What should be in the Python standard library?
Please consider subscribing to LWN Subscriptions are the lifeblood of LWN.net. If you appreciate this content and would like to see more of it, your subscription will help to ensure that LWN continues to thrive. Please visit this page to join up and keep LWN on the net. |
Python has always touted itself as a "batteries included" language; its standard library contains lots of useful modules, often more than enough to solve many types of problems quickly. From time to time, though, some have started to rethink that philosophy, to reduce or restructure the standard library, for a variety of reasons. A discussion at the end of November on the python-dev mailing list revived that debate to some extent.
Jonathan Underwood raised the issue, likely unknowingly, when he asked about possibly adding some LZ4 compression library bindings to the standard library. As the project page indicates, it fits in well with the other compression modules already in the standard library. Responses were generally favorable or neutral, though some, like Brett Cannon, wondered if it made sense to broaden the scope a bit to create something similar to hashlib but for compression algorithms. Gregory P. Smith had a different take, however:
If anything, it'd be nice to standardize on some stdlib namespaces that others could plug their modules into. Create a compress in the stdlib with zlib and bz2 in it, and a way for extension modules to add themselves in a managed manner instead of requiring a top level name? Opening up a designated namespace to third party modules is not something we've done as a project in the past though. It requires care.
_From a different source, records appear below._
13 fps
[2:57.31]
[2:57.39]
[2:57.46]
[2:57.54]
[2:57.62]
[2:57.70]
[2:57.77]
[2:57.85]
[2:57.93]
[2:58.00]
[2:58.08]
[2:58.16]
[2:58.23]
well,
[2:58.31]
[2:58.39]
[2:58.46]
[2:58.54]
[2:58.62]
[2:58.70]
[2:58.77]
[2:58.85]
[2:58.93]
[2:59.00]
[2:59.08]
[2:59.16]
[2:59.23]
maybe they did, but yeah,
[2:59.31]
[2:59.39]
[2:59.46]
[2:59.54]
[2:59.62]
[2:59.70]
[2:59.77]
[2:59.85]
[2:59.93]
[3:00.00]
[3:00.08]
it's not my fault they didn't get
I haven't thought that through.
Steven D'Aprano objected
to Smith's assertion about the Python Package
Index (PyPI): "PyPI makes getting
more algorithms easy for *SOME* people.
" He noted that in many
environments (e.g. schools, companies) users cannot install additional
software on the computers they are using, so PyPI is not the panacea it is
sometimes characterized as.
That led Cannon to suggest
discussing the standard library and its role: "We have never really
had a discussion about how we want to guide the stdlib going forward
(e.g. how much does PyPI influence things, focus/theme, etc.).
"
Paul Moore wasn't
sure that discussing the matter would really resolve anything, though:
A larger standard library would help those without access to PyPI, Antoine
Pitrou argued,
while a smaller one does not provide huge benefits: "Python doesn't
become magically
faster or more powerful by including less in its standard
distribution: the best it does is make the distribution slightly
smaller.
" But there are definite downsides to having a large
standard library, Benjamin Peterson said:
- The [development] of stdlib modules slows to the rate of the Python release schedule.
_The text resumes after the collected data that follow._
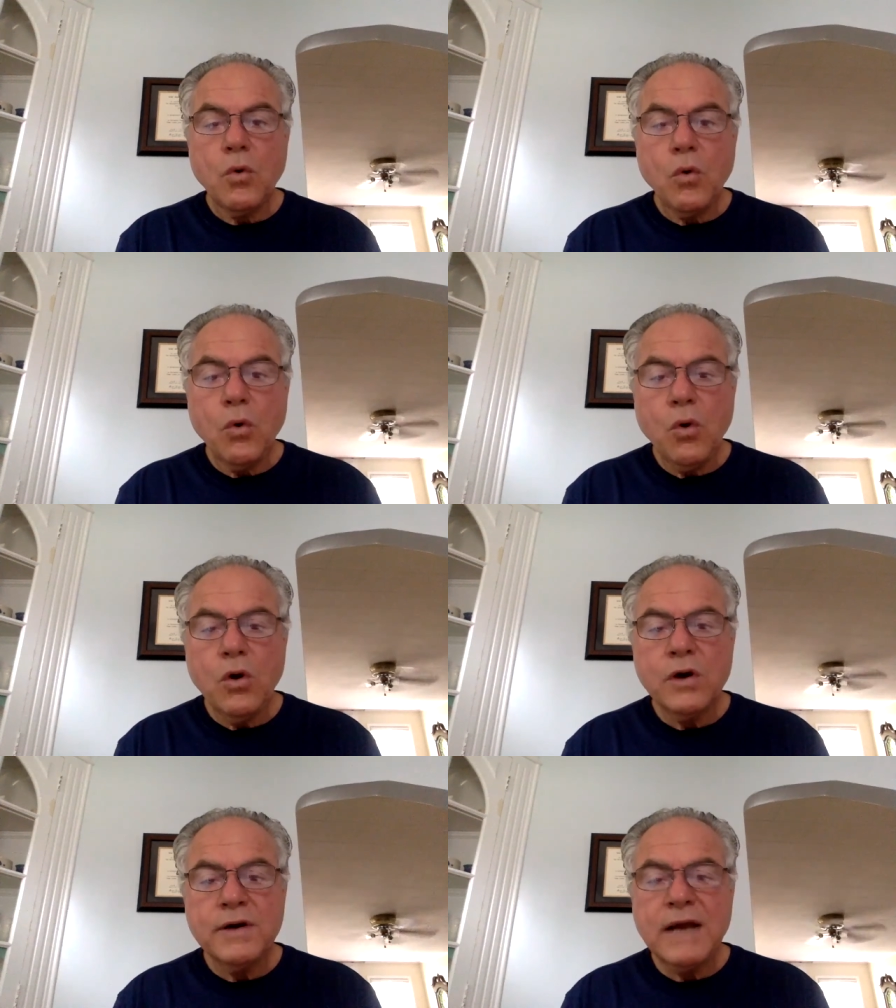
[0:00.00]

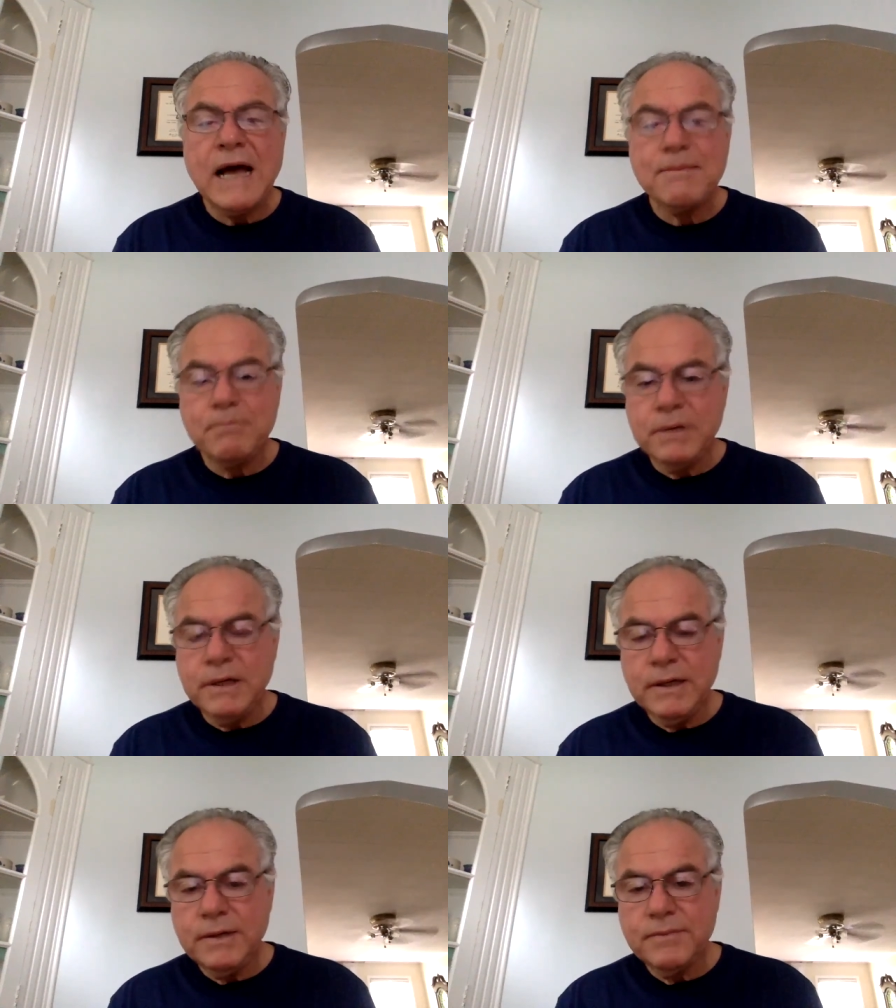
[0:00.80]
or not
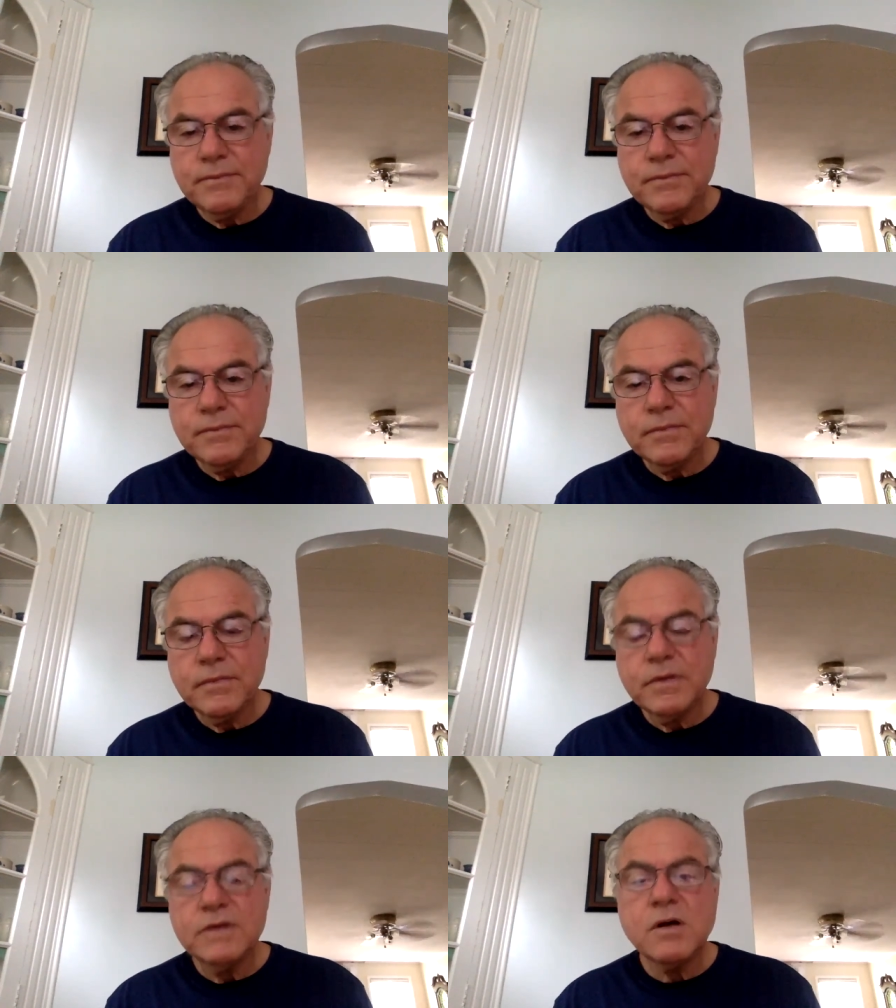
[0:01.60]
P
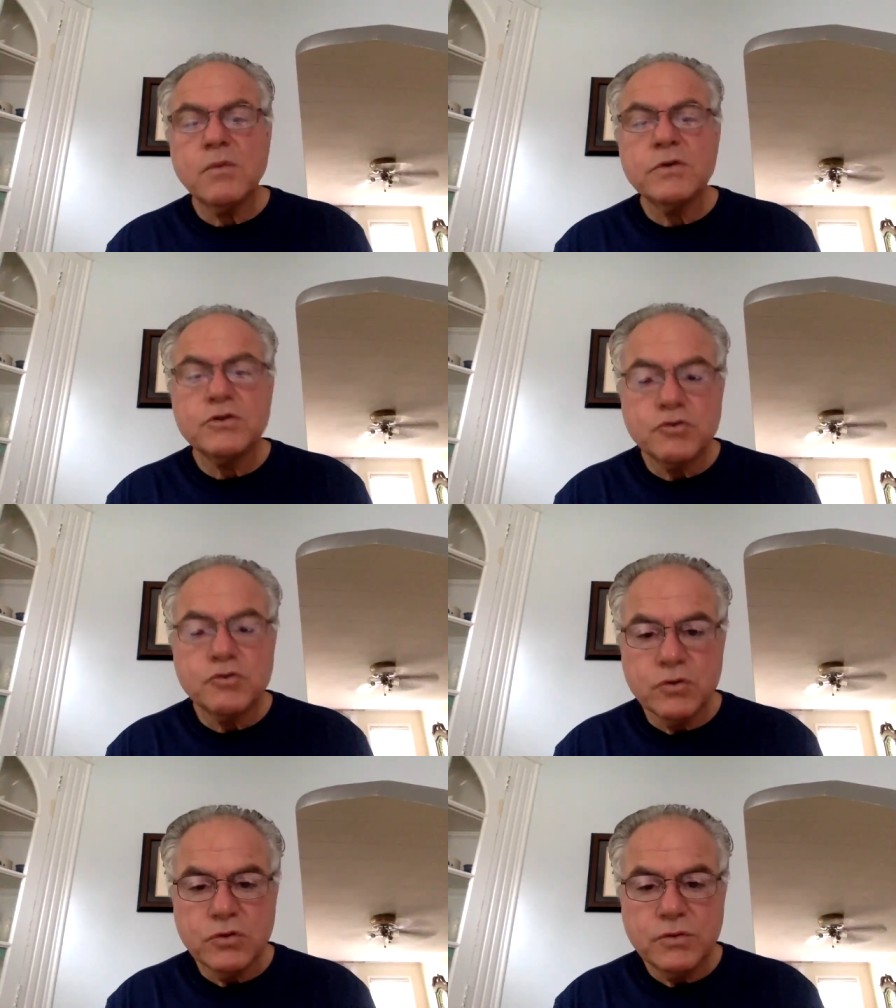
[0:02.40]
is always
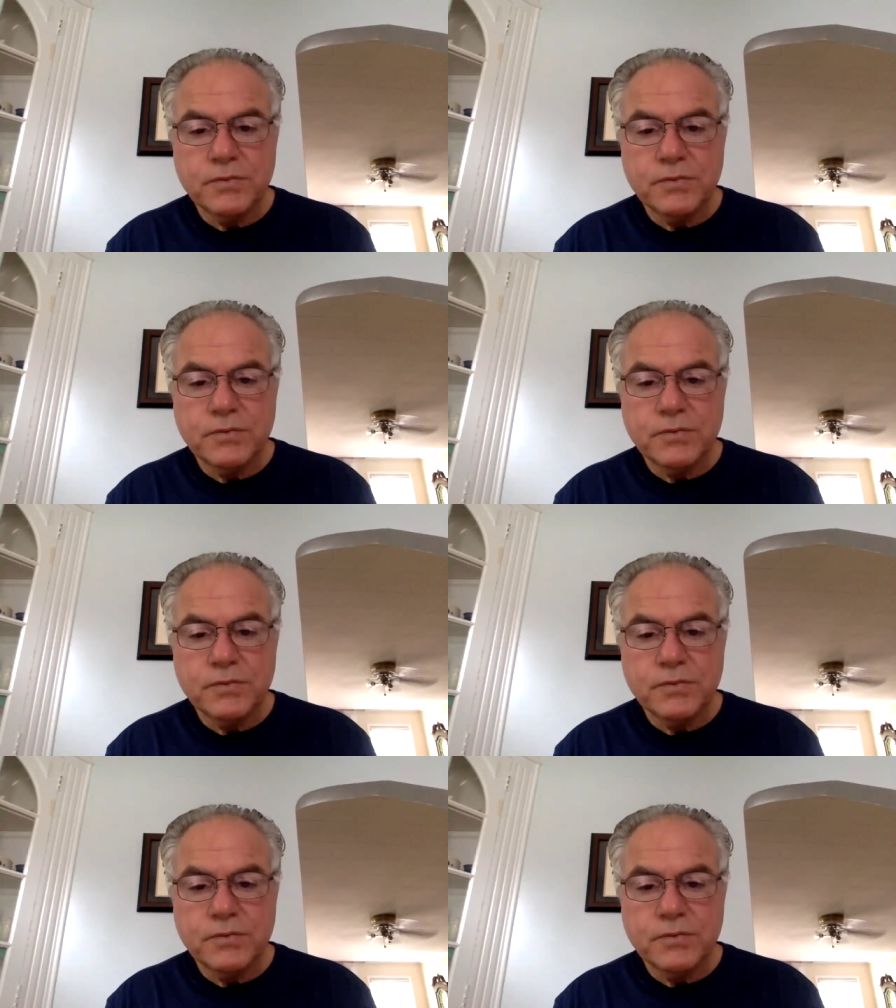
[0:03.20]
true.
- stdlib modules become a permanent maintenance burden to CPython core developers.
- The blessed status of stdlib modules means that users might use a substandard stdlib modules when a better thirdparty alternative exists.
Steve Dower would rather see a smaller standard library with some kind of "standard distribution" of PyPI modules that is curated by the core developers. Later in the thread, he listed numerous different Python distributions as examples of what he meant, but that just highlighted another problem, Moore said: which of those should he recommend to his users? Right now, the standard library provides the base that a Python script can rely on:
Moore acknowledged that maintaining modules in the standard library has a
"significant cost
" but wondered if moving to the distribution
model was simply shifting those costs to users—without users gaining much
from it. Nathaniel Smith looked at the list of distributions and came to
a different conclusion: the "single-box-of-batteries
" model is
not really solving the problems it needs to solve.
It's really hard to tell whether specific packages would be good or bad additions to the stdlib, when we don't even know what the stdlib is supposed to be.
But Moore found that to be overstated somewhat. For him (and presumably
others), the standard library is what you can expect to find when you have
Python installed. That means that various things like StackOverflow
answers, tutorials, books, and so on can rely upon those pieces being
present, "much like you'd expect every
Linux distribution to include grep
". In addition, the "batteries
included" attribute is likely to have been part of what helped Python grow
into one of the most popular languages, D'Aprano said. "The
current model for the stdlib seems to be working well, and we mess
with it at our peril.
"
Nathaniel Smith sees
some advantages to the "standard distribution" model, though he is not sure
that it would really be the best option. "But what I like about it is that it could potentially reduce the conflict between what our different user groups need, instead of
playing zero-sum tug-of-war every time this comes up.
" Others
don't see it that way, though; "not every need can be solved by the
stdlib
", as Pitrou put
it. He continued:
Moore concurred: "In exploring alternatives, let's
not lose sight of the fact that the stdlib has been a huge success, so
we know we *can* deliver an extremely successful distribution based on
that model, no matter how much it might trigger regular debates :-)
"
In any case, as he pointed
out, a more concrete proposal (in the form of a PEP) is going to be
needed before any real progress can be made. Dower floated
some ideas about what a distribution might look like along the way, but,
without something like a PEP to discuss, participants are often
talking past each other based on their assumptions.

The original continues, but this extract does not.